You can also use a regex to make sure that a text box is filled in with a valid date (in, MM-DD-YY, format, for instance), but in this case you're usually better off using a specialized date picker, for instance, one that presents a pop-up monthly calendar and all the user has to do is click a number.

The big problem with regular expressions is the proliferation of implementations and all the bells and whistles that come with. For example, we found a particularly useful pattern at RegExLib.com to match e-mail addresses that include the display-name part (as in "User, Joe" <joe.user@example.com>), but the pattern wasn't useful for client-side validation because it used features that depended on a browser-specific regex engine. So a reference book like Jeffrey Friedl's Mastering Regular Expressions is really handy to help you keep track of platform-specifics. By all means, use the contributed patterns form a site like RegExLib.com, but don't put a pattern into production that you don't understand yourself.

Another tool that you may find useful is Ivaylo Badinov's test harness for regular expressions, REGex TESTER.

Just to amplify a couple of Jeff Atwood's points:

Do not try to do everything in one uber-regex. I know you can do it that way, but you're not going to. It's not worth it. Break the operation down into several smaller, more understandable regular expressions, and apply each in turn. Nobody will be able to understand or debug that monster 20-line regex, but they might just have a fighting chance at understanding and debugging five mini regexes.

This is also good advice for smaller patterns, too. If you're trying to recognize U.S. telephone numbers, for instance, start with a pattern that recognizes area codes (something like /\d{3}/) and one that recognizes exchange and number body (/\d{3}-\d{4}/) and then put the two patterns together (into /(\d{3}-)?\d{3}-\d{4}/).

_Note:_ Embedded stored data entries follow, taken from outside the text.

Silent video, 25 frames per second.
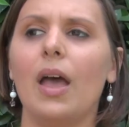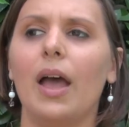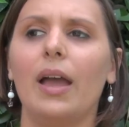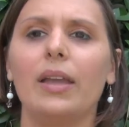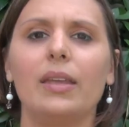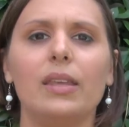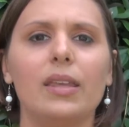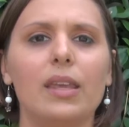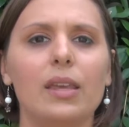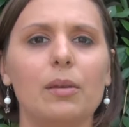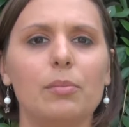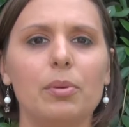
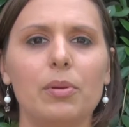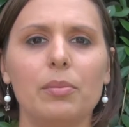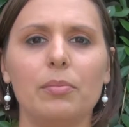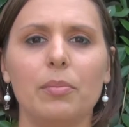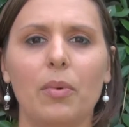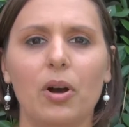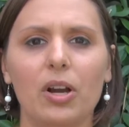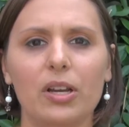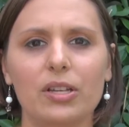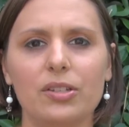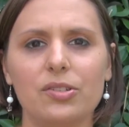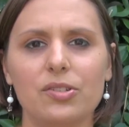And keep in
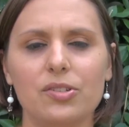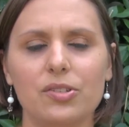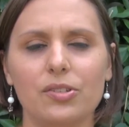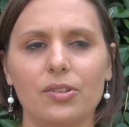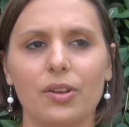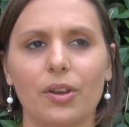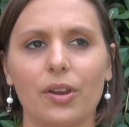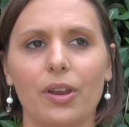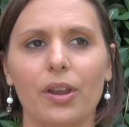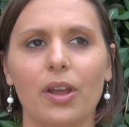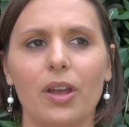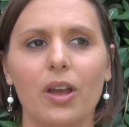mind, you
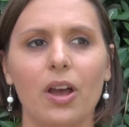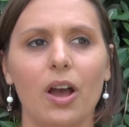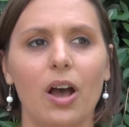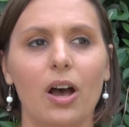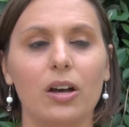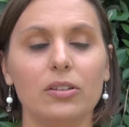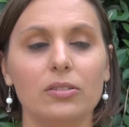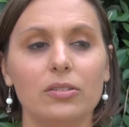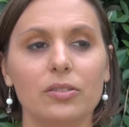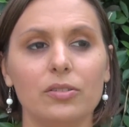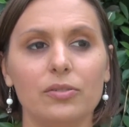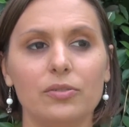know,
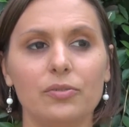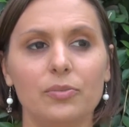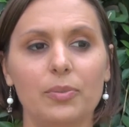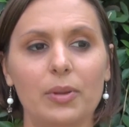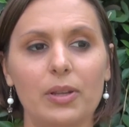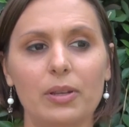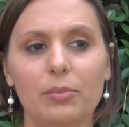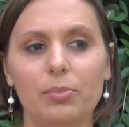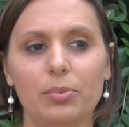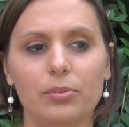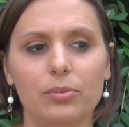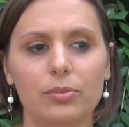a lot of
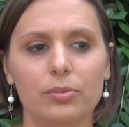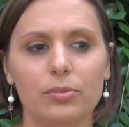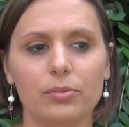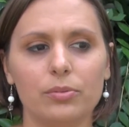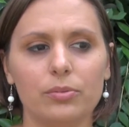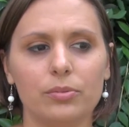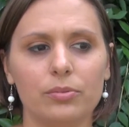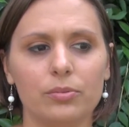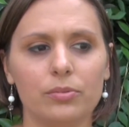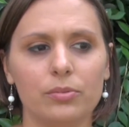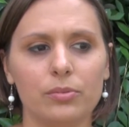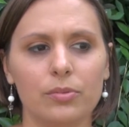
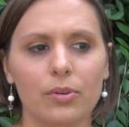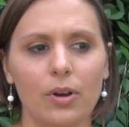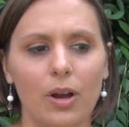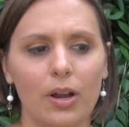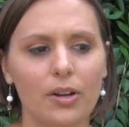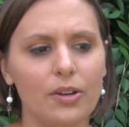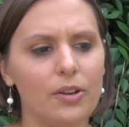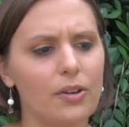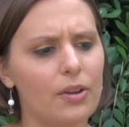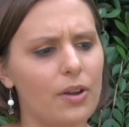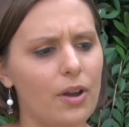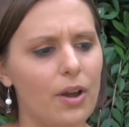people,
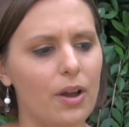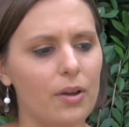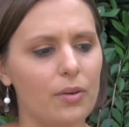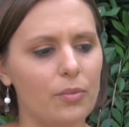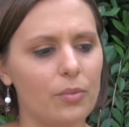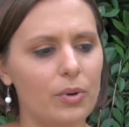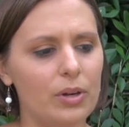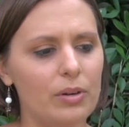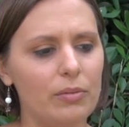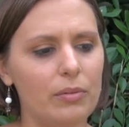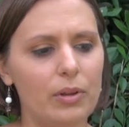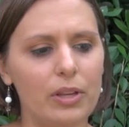I know
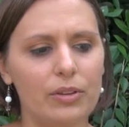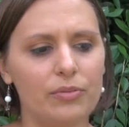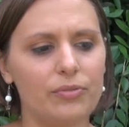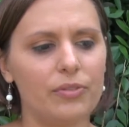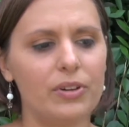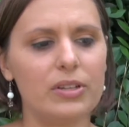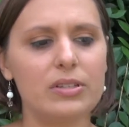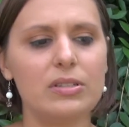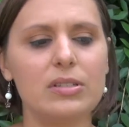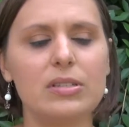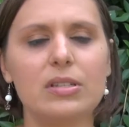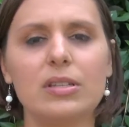one of my
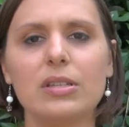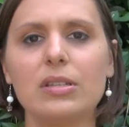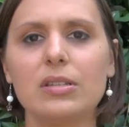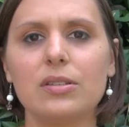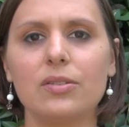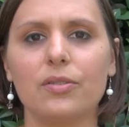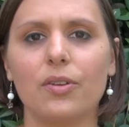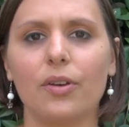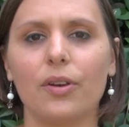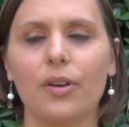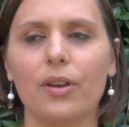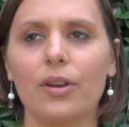friends
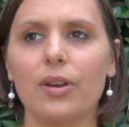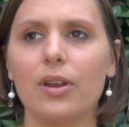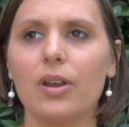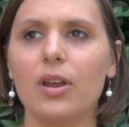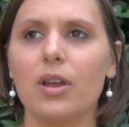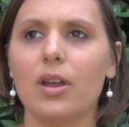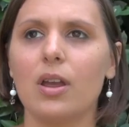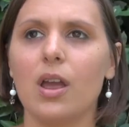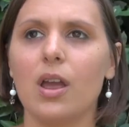years ago,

Regular expressions are not Parsers. Although you can do some amazing things with regular expressions, they are weak at balanced tag matching. Some regex variants have balanced matching, but it is clearly a hack—and a nasty one. You can often make it kinda-sorta work, as I have in the sanitize routine. But no matter how clever your regex, don't delude yourself: it is in no way, shape or form a substitute for a real live parser.

Exactly. Regular expressions are good for problems that call for a bounded degree of nesting: breaking up a file of XML into tokens that represent the element and attribute names, for instance. These problems are what the language translation people would call lexical analysis. For problems that permit arbitrarily deep nesting, like parsing the stream of XML tokens into a document tree, ensuring that each tag is properly closed and nested, you're doing syntactic analysis, and you need a tool like yacc.


Anonymous said...

One more thought on the RegularExpressionValidator: you will want to code your pattern once as a const string that you can get to from all your code; assign the string to the validator's ValidationExpression property in your code-behind file.

Anonymous said...

And, perhaps not so coincidentally, regular expressions appeared in the technical screening exercise that I took today.